▶ **WHAT THIS TASK INVOLVES**:
Please give back each line below unchanged; none of the pictures should appear.

== MATERIALS PROVIDED ==

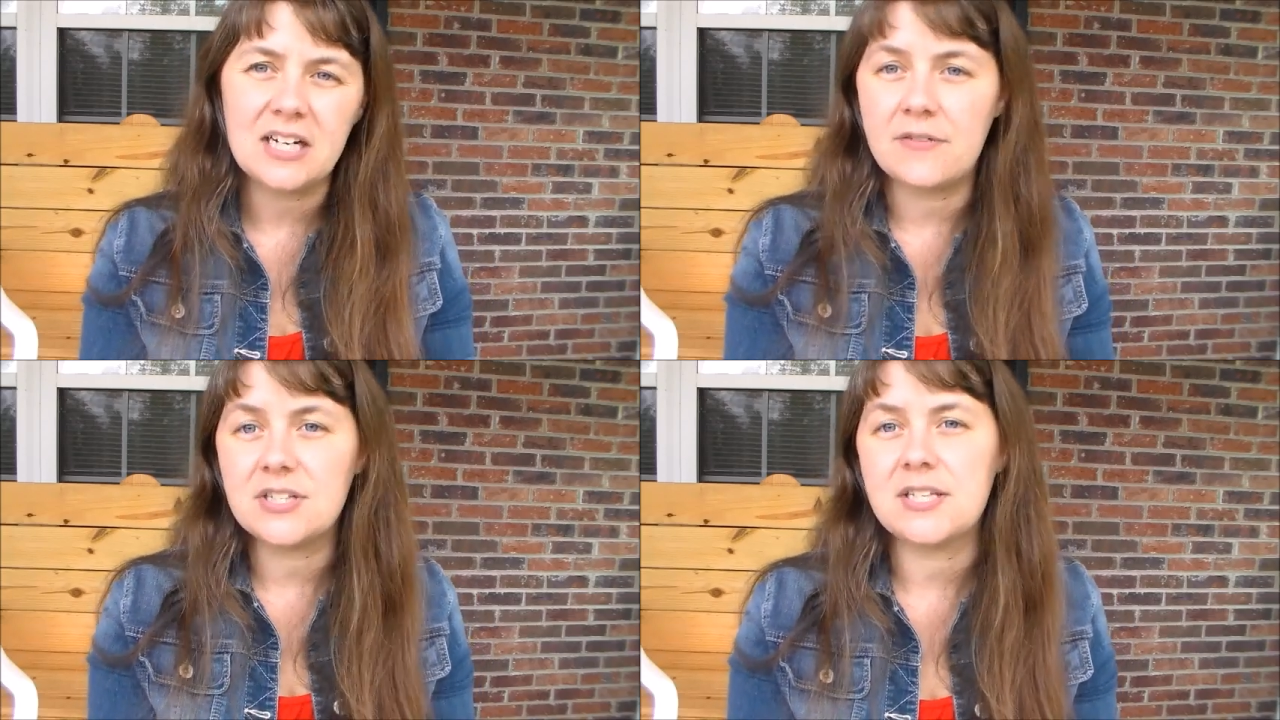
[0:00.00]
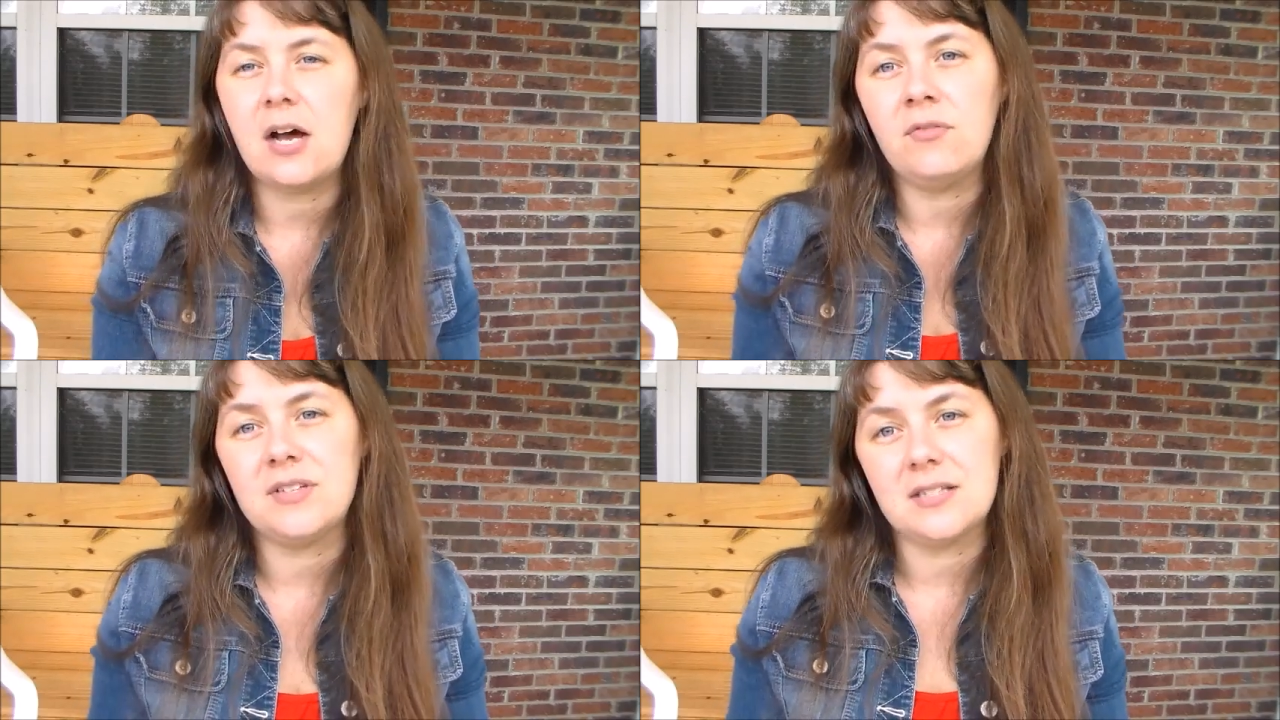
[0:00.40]
and of
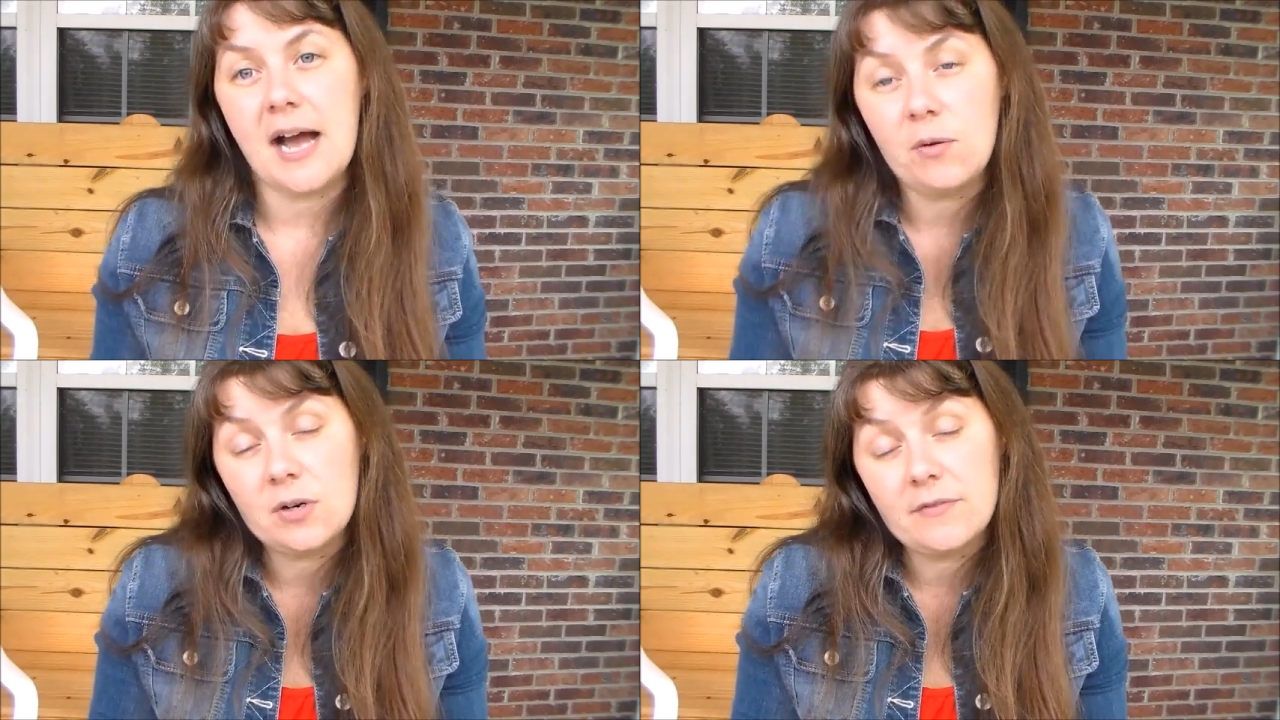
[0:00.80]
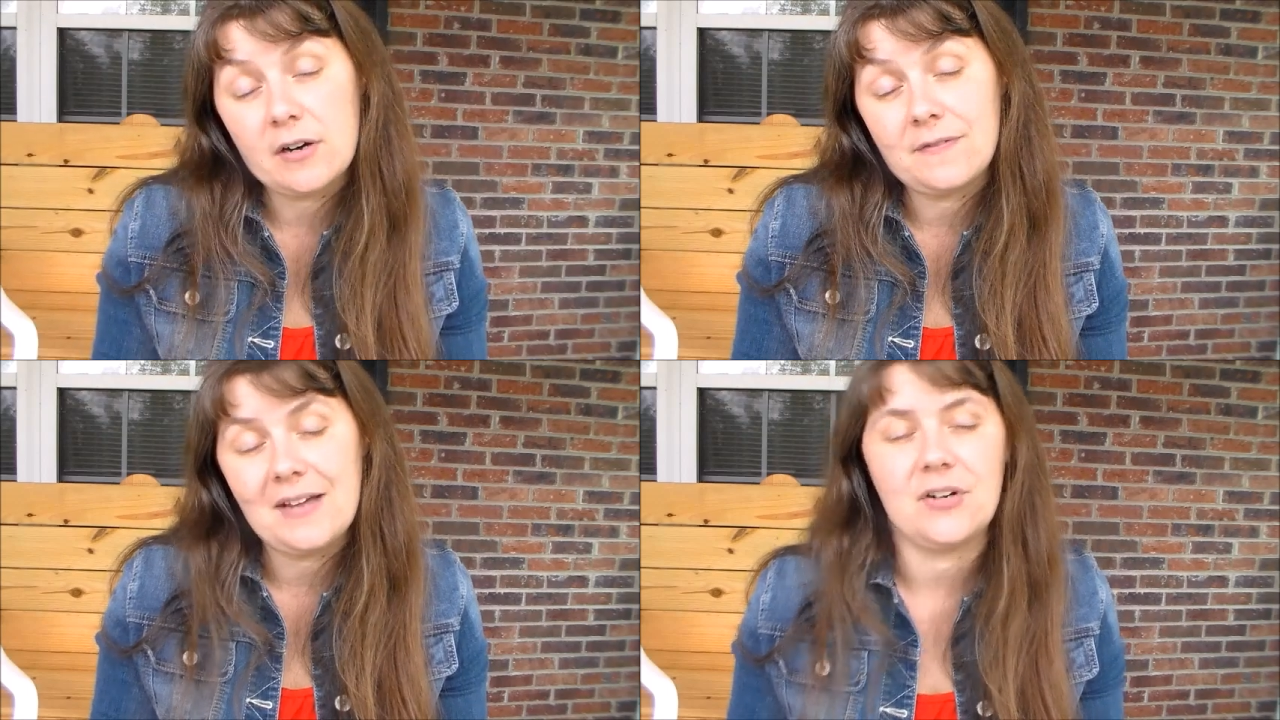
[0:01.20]
itself is not one of
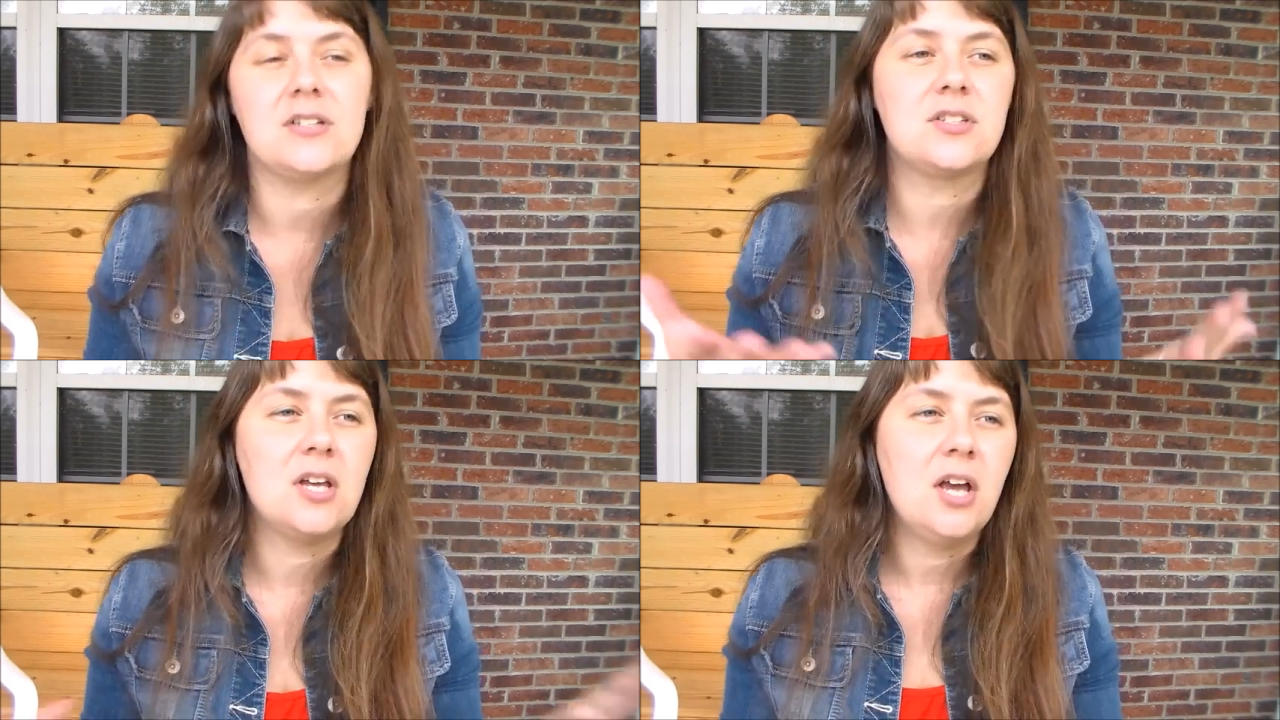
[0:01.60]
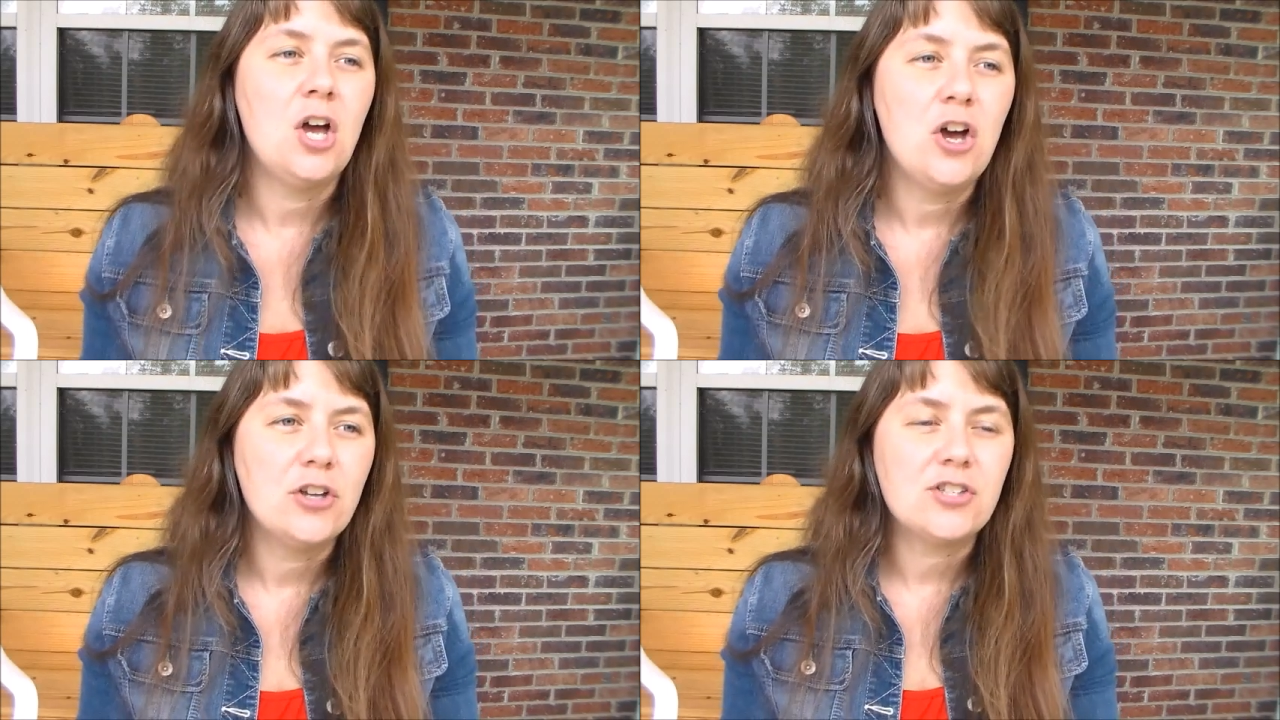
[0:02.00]
our favorites.
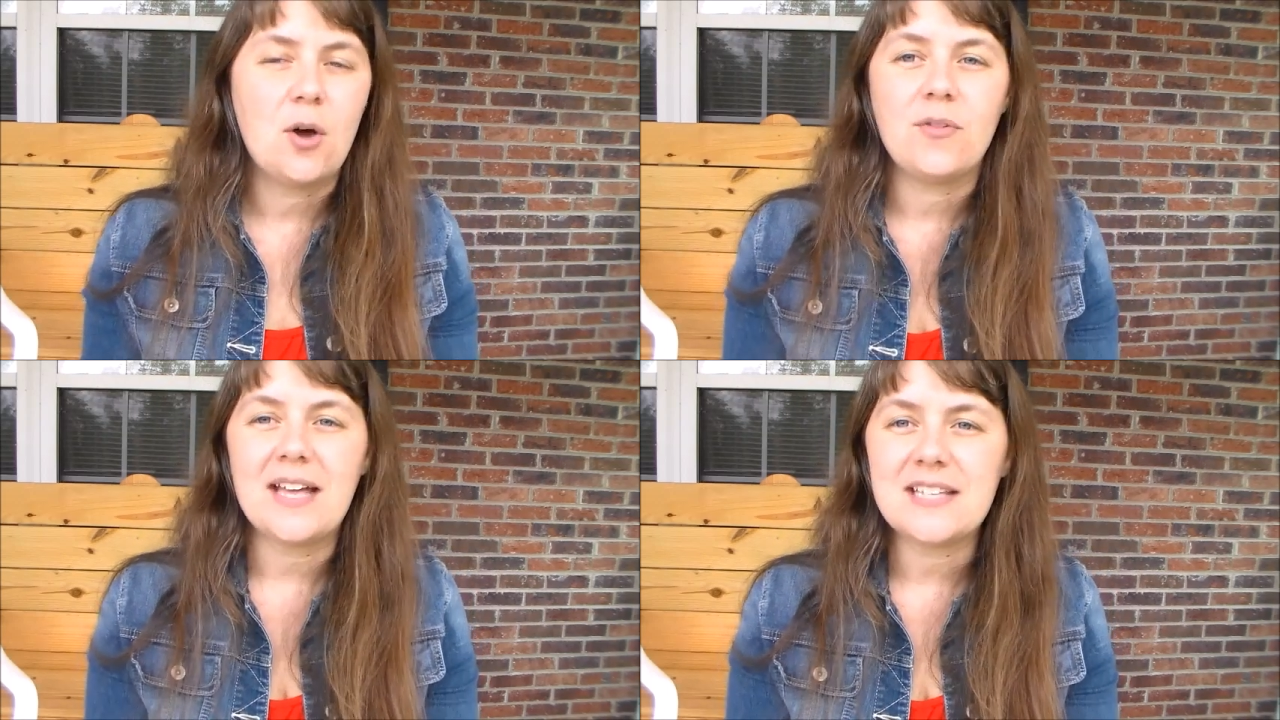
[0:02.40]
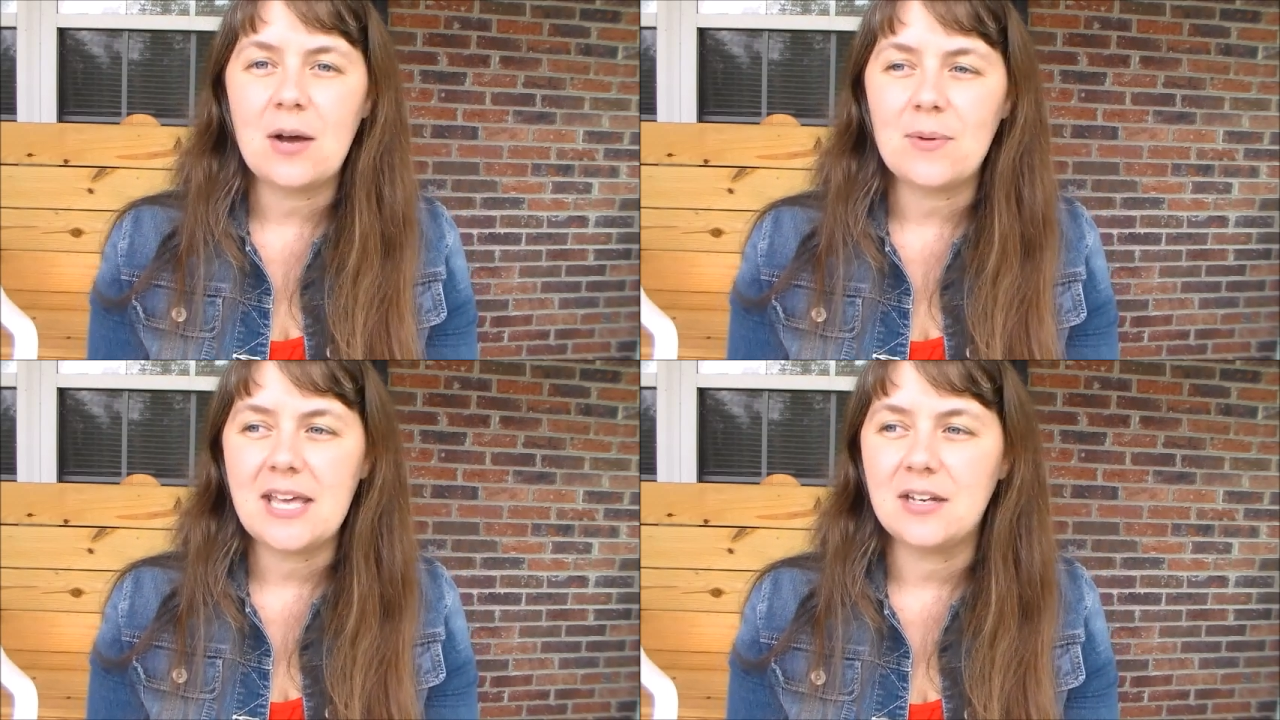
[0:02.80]
So that's
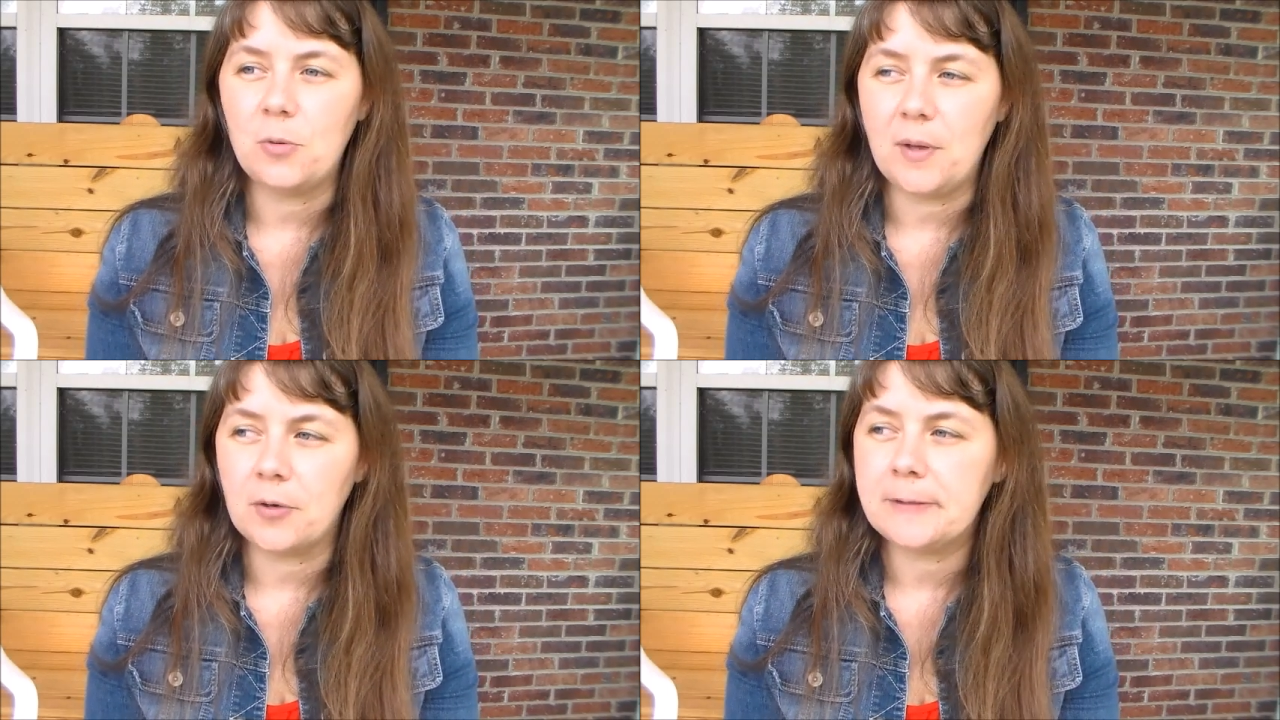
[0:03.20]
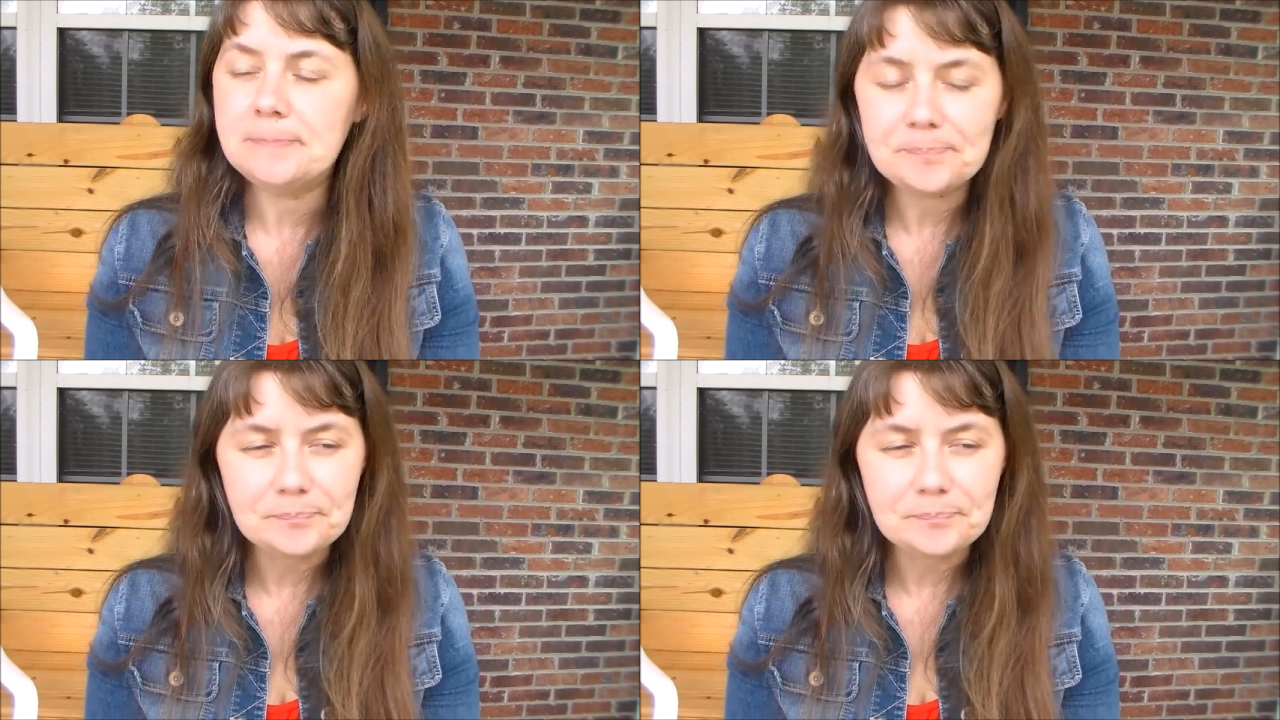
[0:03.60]
how we handle milk.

===

▶ **COMPLETED TASK**:
[0:00.00]
[0:00.40]
and of
[0:00.80]
[0:01.20]
itself is not one of
[0:01.60]
[0:02.00]
our favorites.
[0:02.40]
[0:02.80]
So that's
[0:03.20]
[0:03.60]
how we handle milk.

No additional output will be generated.